According to the Ernst and Young accounting firm, as reported recently in The Washington Post, taxpayers in most other developed countries carry a heavier income-tax burden, in addition to paying higher sales and gasoline taxes.

In the United States, married couples with a combined family income of $50,000 pay an average of 21 percent of it in income taxes to various levels of government - less than in Canada (53 percent), France (50 percent), Australia (48.5 percent), Italy (41 percent), Britain (40 percent), Switzerland or Germany (31 percent) and Japan (30 percent).

American married couples with a combined income of $100,000 pay an average of 34 percent in income taxes - lower than in France (56.8 percent), Germany or Canada (53 percent), Italy (51 percent), Australia (48.5 percent), Switzerland (46.5 percent), Japan (45 percent) and Britain (40 percent).

In both categories, the U.S. income-tax rates were higher than in Singapore, where a married couple with $50,000 income will pay 20 percent and a couple with $100,000 will pay 26 percent. The U.S. rates were also higher than in Hong Kong, where taxpayers in both categories pay an average of 15 percent.
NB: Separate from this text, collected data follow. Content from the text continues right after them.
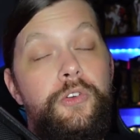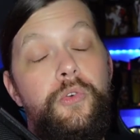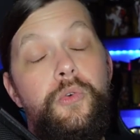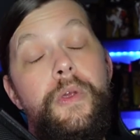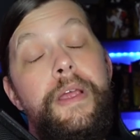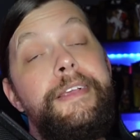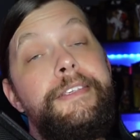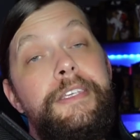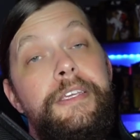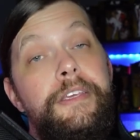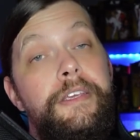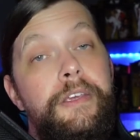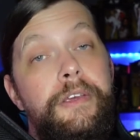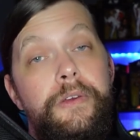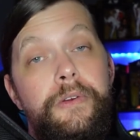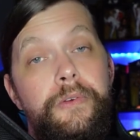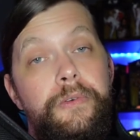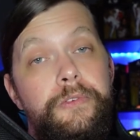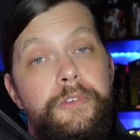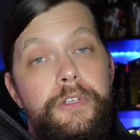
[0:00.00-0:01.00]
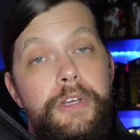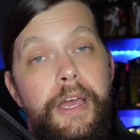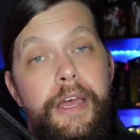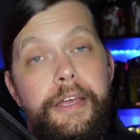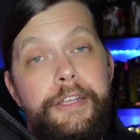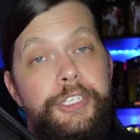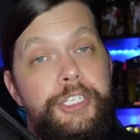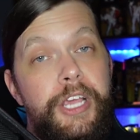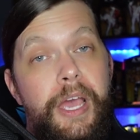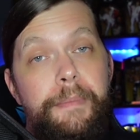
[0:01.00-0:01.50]
crazy huge
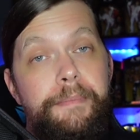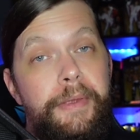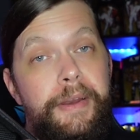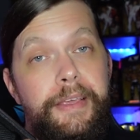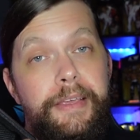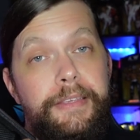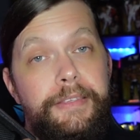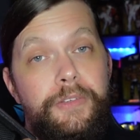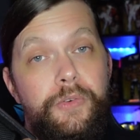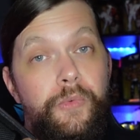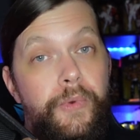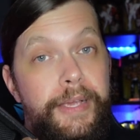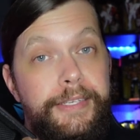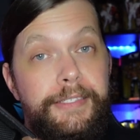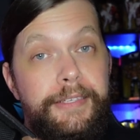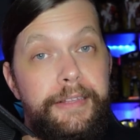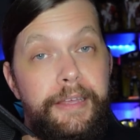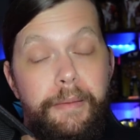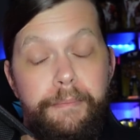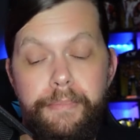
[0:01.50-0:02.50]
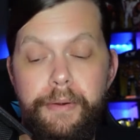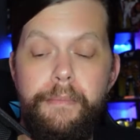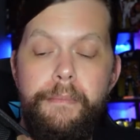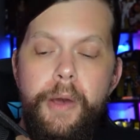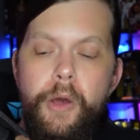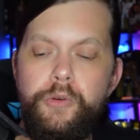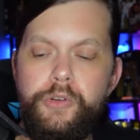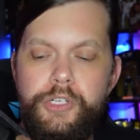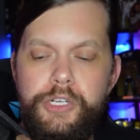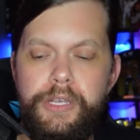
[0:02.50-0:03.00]
uh, Japanese wrestling
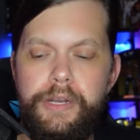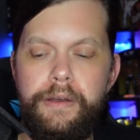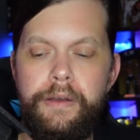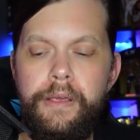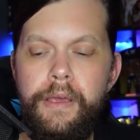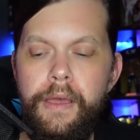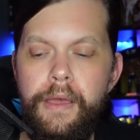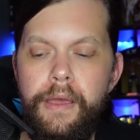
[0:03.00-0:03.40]
promotion.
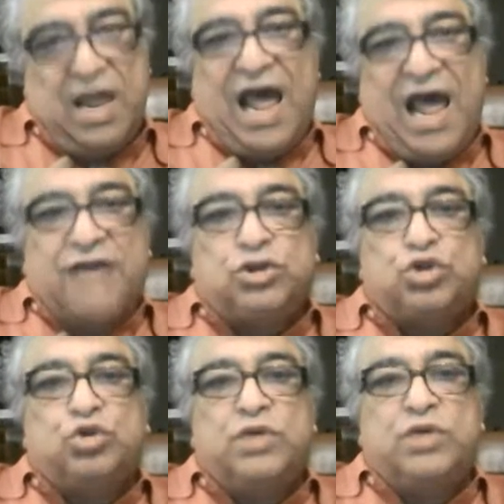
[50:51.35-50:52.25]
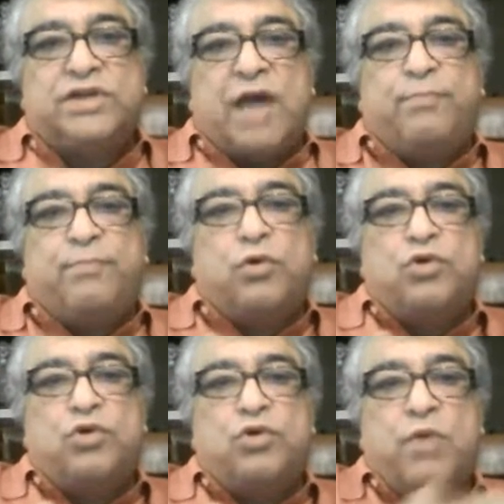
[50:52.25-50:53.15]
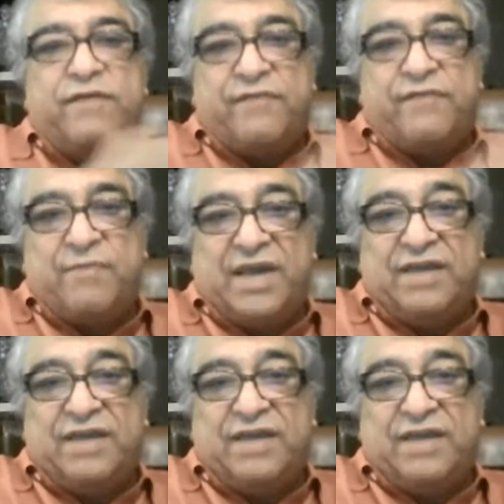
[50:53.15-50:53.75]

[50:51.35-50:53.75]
As soon as I pull you away from me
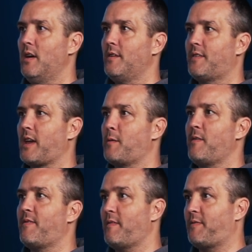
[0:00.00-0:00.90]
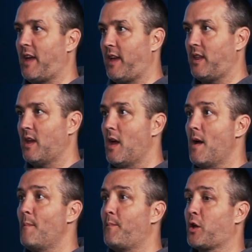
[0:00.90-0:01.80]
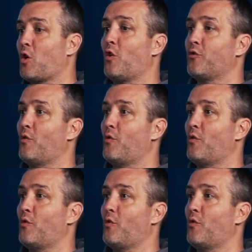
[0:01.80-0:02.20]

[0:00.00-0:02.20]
it's taking me 15 because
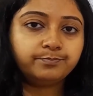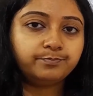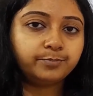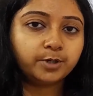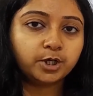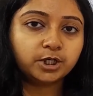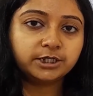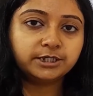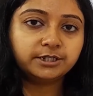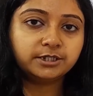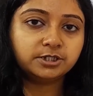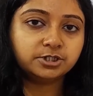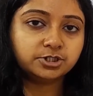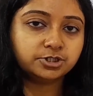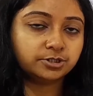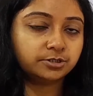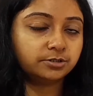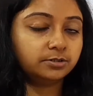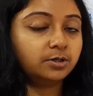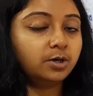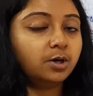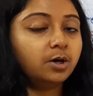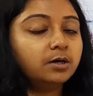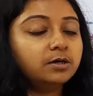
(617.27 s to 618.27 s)

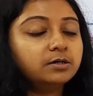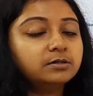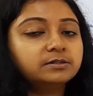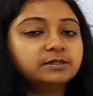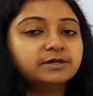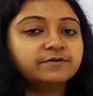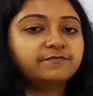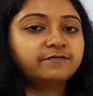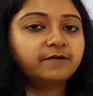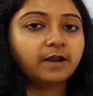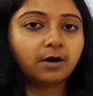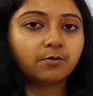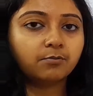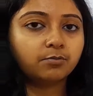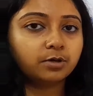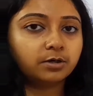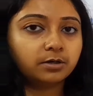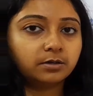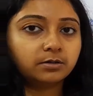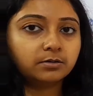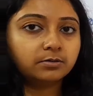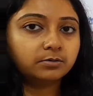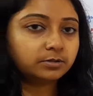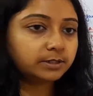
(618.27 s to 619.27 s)
pollination or the
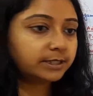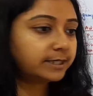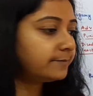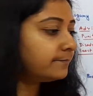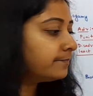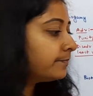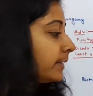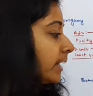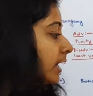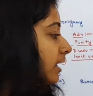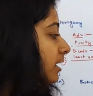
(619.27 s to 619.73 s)
flower. Okay,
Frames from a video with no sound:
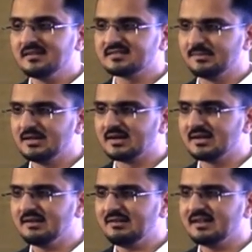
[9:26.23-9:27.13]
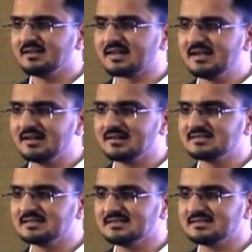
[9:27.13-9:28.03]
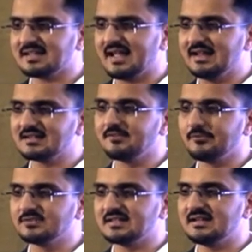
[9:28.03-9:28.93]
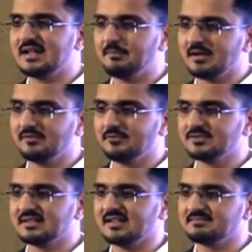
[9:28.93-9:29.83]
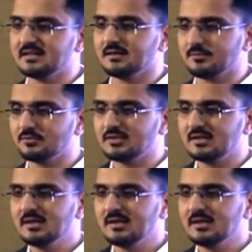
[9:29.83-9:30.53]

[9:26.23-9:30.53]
Similarly, in renal diseases, canagliflozin and dapagliflozin has been approved.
The comparison took into account standard deductions, but not the fact that most other industrialized countries have more extensive governmental social programs. It did not include Social Security taxes, which are imposed separately in all countries in the comparison except Australia.

The lower rates assessed American taxpayers may be of small comfort to those now sweating over their 1040s. But if the bottom line comes up ``refund,'' perhaps it will be time to order take-out Chinese for a celebration.